Воин, не отвечая, ухмыльнулся, и некоторое время они провели в дружественном молчании.
— Выговор у тебя не тантрийский, — сказал наконец Скилганнон.
— Верно.
— Ты наемник?
— Был им когда-то, теперь нет. А ты?
— Просто путешественник. Как долго ты собираешься ждать?
— Часок-другой, — пораздумав, ответил воин.
— Ты же говорил, что не ждешь их.
— Мне случалось и ошибаться.
— Если кого-то и пошлют, то не меньше тридцати человек.
— Почему так?
— Вряд ли уцелевший сознается, что их победил один-единственный старик с большим топором. Ты уж не обижайся.
— И не думаю.
— Он скажет, что это был вражеский отряд.
— Отчего же тогда ты сомневаешься, что они вообще кого-то пошлют сюда?
— Их главная цель — сгонять беженцев к Мелликану, чтобы увеличить население осажденной столицы и вызвать там голод. Уничтожение вражеских солдат в их расчеты не входит.
— Разумно, — признал воин. — Ты рассуждаешь как офицер, и татуировка у тебя наашанская. А на груди небось зверь вроде пантеры, спорить могу.
— Ты хорошо знаешь наши порядки, — улыбнулся Скилганнон.

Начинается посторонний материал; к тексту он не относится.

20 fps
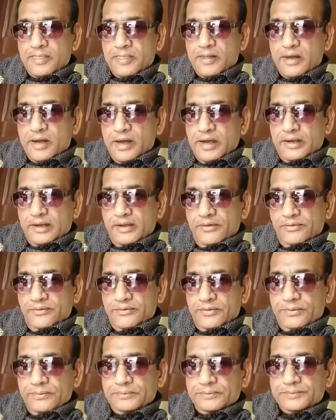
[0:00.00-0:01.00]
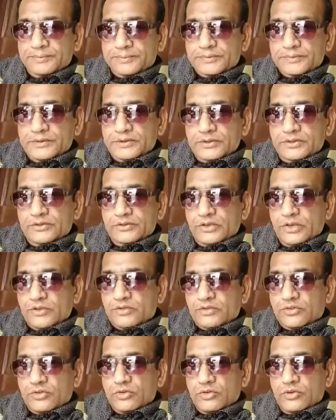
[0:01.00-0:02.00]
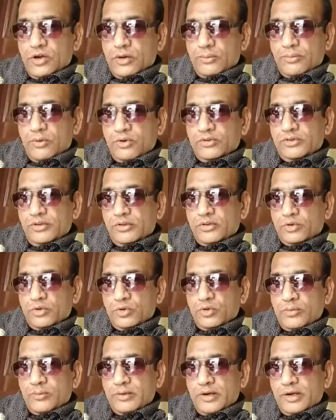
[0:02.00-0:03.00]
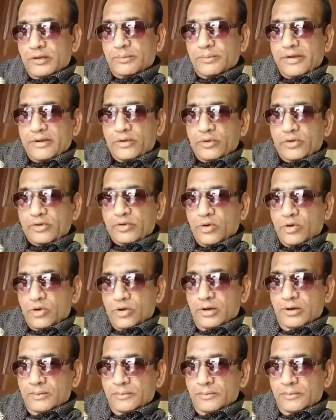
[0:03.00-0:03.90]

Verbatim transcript: I live just uh, opposite to Milan Banquet Hall,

— Мы, старички, приметливы.
— А ты, пожалуй, солгал, сказав, что не обиделся, — рассмеялся Скилганнон.
— Я никогда не лгу, паренек, даже шутки ради. Я и верно стар — к чему же огорчаться, когда мне говорят это в глаза. Через пару месяцев полсотни стукнет. Колени хрустят, спина ноет. Посплю на голой земле и разогнуться потом не могу.
— Зачем же ты тогда сидишь здесь в ожидании тридцати кавалеристов?
— Ты-то сам что здесь делаешь? — отозвался старик.
— Может, я тебя искал.
— Может, и так. Но я думаю, что тебе просто не по вкусу, когда подлецы на конях гоняются за женщинами и детьми. Думаю, ты пришел объяснить им, как нехорошо они поступают.
— Мой отец пришелся бы тебе по душе, — хмыкнул Скилганнон. — Для него серого тоже не существовало, только черное или белое. Ты мне напомнил о нем.
— Он жив еще?
— Нет. Благодаря его самоубийственной атаке на пантийскую пехоту некоторые из его солдат сумели спастись. Отец спастись не пытался. Он прорубался к пантийскому царю. Его одного из всех убитых пантиане не насадили на кол.
— Его привязали к коню и вложили ему в руку золотую монету.
— Откуда ты знаешь? — удивился Скилганнон.
— Я почти всю жизнь провел среди вояк, паренек. У походных костров толкуют все больше о лошадях и собаках, иногда о земельных наделах, которые нам раздадут, когда война кончится. Но когда погибает герой, у костров говорят о нем. Твоего отца звали Декадо Огненный Кулак. Я знавал людей, которые служили у него под началом, и ни разу не слыхал о нем худого слова. С ним самим я не встречался, хотя мы оба одно время служили в армии Горбена. Он состоял в кавалерии, а я всегда недолюбливал лошадей.
— Ты в Бессмертных служил?
— Да, и там тоже. Хорошие ребята. Гордые, несгибаемые.
— И при Скельне был?
— Был и там.
Они снова помолчали.
— Прошлое лучше оставить в покое, — со вздохом сказал старик. — Во время Скельнского сражения умерла моя жена, и мой лучший друг там погиб. С ними кончилась целая эпоха. — Воин вытер рукой ободок шлема и надел его на себя. — Пойду-ка поищу, где прилечь. Терпеть не могу слезливых речей, в особенности своих. — Они поднялись оба, и воин протянул Скилганнону руку: — Спасибо, юноша, что пришел старику на подмогу.
— На доброе здоровье, — пожав ему руку, ответил Скилганнон, и воин, взяв топор, ушел.
Скилганнон остался на месте. Разговор со старым солдатом согрел его. Он давно уже не чувствовал себя так хорошо в обществе другого человека и жалел, что воин не посидел с ним подольше.
Отцовское прозвище Огненный Кулак открыло давно запертые двери его памяти. Когда весть о гибели Декадо дошла до них, четырнадцатилетний Скилганнон отказывался этому верить. Он говорил себе, что это ошибка и что отец вот-вот приедет домой. Двор прислал ему свои соболезнования, и в дом приходили солдаты, восхвалявшие подвиг отца. В конце концов Скилганнону пришлось примириться с правдой. Ему казалось, что сердце у него разорвется и он умрет. Никогда еще он не чувствовал себя таким одиноким.
Декадо оставил завещание, поручив Спериану и Гревису совместную опеку над мальчиком до его шестнадцатилетия. Скилганнон унаследовал две тысячи рагов — огромную сумму, помещенную у доверенного вентрийского купца. Спериан внезапно получил доступ к состоянию, о котором прежде и мечтать не мог. Другой на его месте не замедлил бы этим воспользоваться, но Декадо хорошо разбирался в людях, и Спериан в полной мере оправдал его доверие.